XXIVe Journée scientifique
de l’AMISEK du samedi 10 décembre 2005
Chairmans : Dr M. Jeanjot et M. Y. Xhardez - Président
d’honneur : Dr M. Clemens
Auditoire de l’Institut Supérieur d’Ergothérapie et de Kinésithérapie
(Haute Ecole P.-H. Spaak)
ABSTRACT :
Approche
podologique des tendinopathies chroniques :
outils
d’analyse et moyens de corrections
Thierry VAN MEERHAEGHE
Kinésithérapeute
Podologue gradué
L’homme marche. Il s’agit d’une telle évidence que nous aurions presque
tendance à l’oublier, sauf si cette mécanique s’accompagne de plaintes du fait
d’un dysfonctionnement de l’appareil locomoteur.
Notre
rôle, en tant que podologue, est d’arriver à décoder au mieux cette locomotion
douloureuse. En effet, sans ‘’diagnostic’’ précis, aucune thérapeutique
appropriée n’est possible.
Pour
ce faire, nous avons toute une batterie d’outils à notre disposition : les
mesures biométriques, l’analyse de la locomotion via la vidéo-goniométrie, la
plate-forme de force,… Ces outils sont -et seront toujours- à utiliser en
connaissance de cause. Ils servent, in fine, à établir un lien patho-mécanique
entre la locomotion du patient et sa pathologie, à savoir ici la tendinopathie
Achilléenne chronique.
Après
avoir établi ce cahier des charges, étape préliminaire et indispensable, il
reste au podologue à fabriquer les semelles fonctionnelles. Pour ce faire, il
faut encore passer par de multiples étapes, à savoir la prise d’empreinte, les
corrections intrinsèques, le choix des matériaux, l’encollage, le pressage et
enfin le ponçage et les éventuelles corrections extrinsèques.

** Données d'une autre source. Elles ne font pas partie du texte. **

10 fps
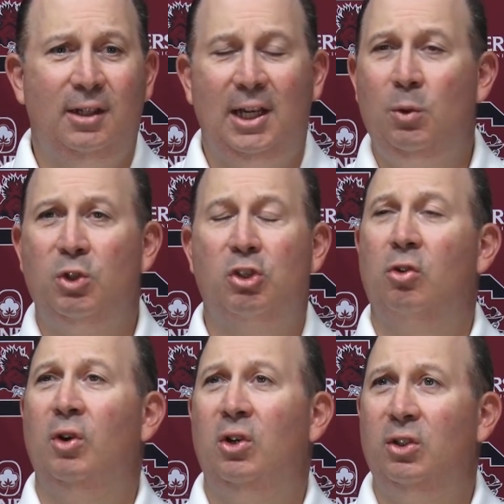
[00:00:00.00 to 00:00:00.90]
he was
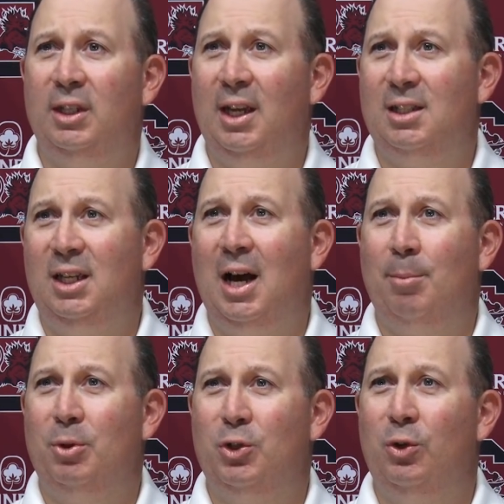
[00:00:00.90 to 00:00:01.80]
thrilled to get the
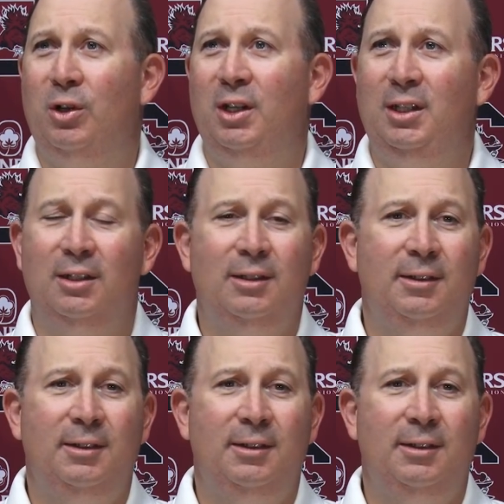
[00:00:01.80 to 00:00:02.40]
opportunity.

Chacune de ces étapes ci-dessus doit répondre au cahier des charges
établi par le podologue, ceci afin de préserver le fil conducteur, depuis
l’analyse jusqu'au contrôle effectif des semelles, seul garant des résultats du
rééquilibrage dynamique de l’appareil locomoteur, autrement dit la disparition
des douleurs et la reprise totales des activités du patient.